* Work required:
Give the data below again exactly as written, but without the pictures.

==============================

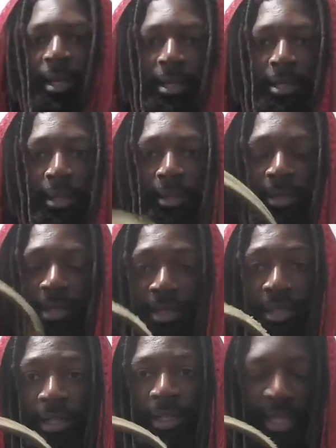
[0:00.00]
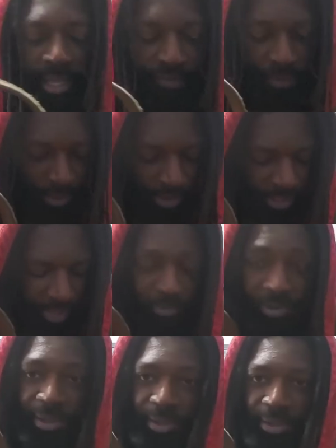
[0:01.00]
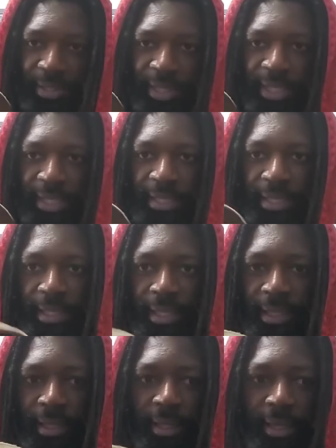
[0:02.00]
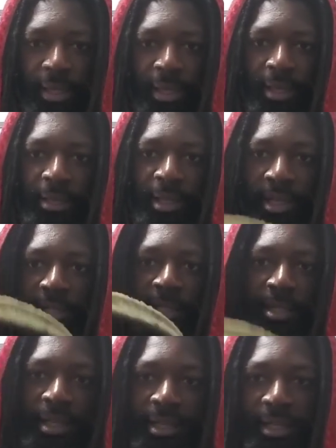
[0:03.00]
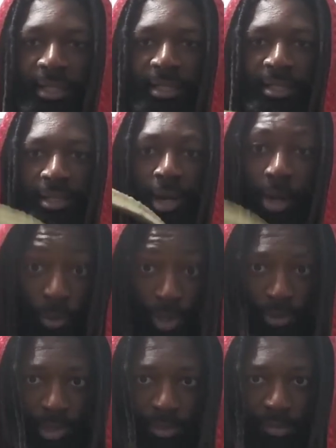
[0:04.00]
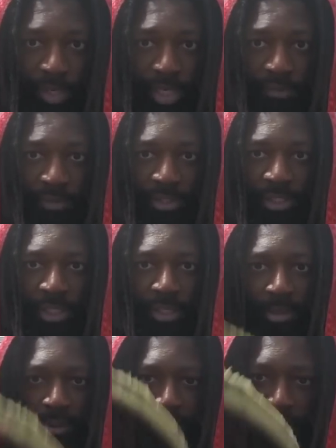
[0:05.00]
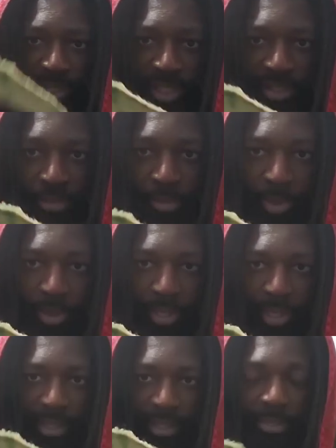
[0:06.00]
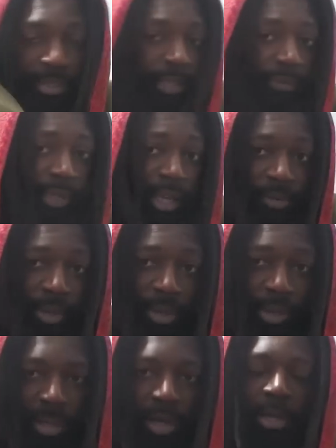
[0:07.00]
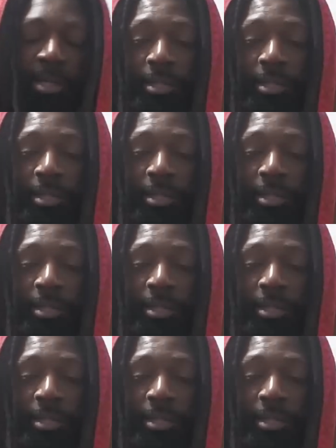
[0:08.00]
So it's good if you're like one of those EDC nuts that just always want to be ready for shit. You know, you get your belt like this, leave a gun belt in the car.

==============================

* Result of the task:
[0:00.00]
[0:01.00]
[0:02.00]
[0:03.00]
[0:04.00]
[0:05.00]
[0:06.00]
[0:07.00]
[0:08.00]
So it's good if you're like one of those EDC nuts that just always want to be ready for shit. You know, you get your belt like this, leave a gun belt in the car.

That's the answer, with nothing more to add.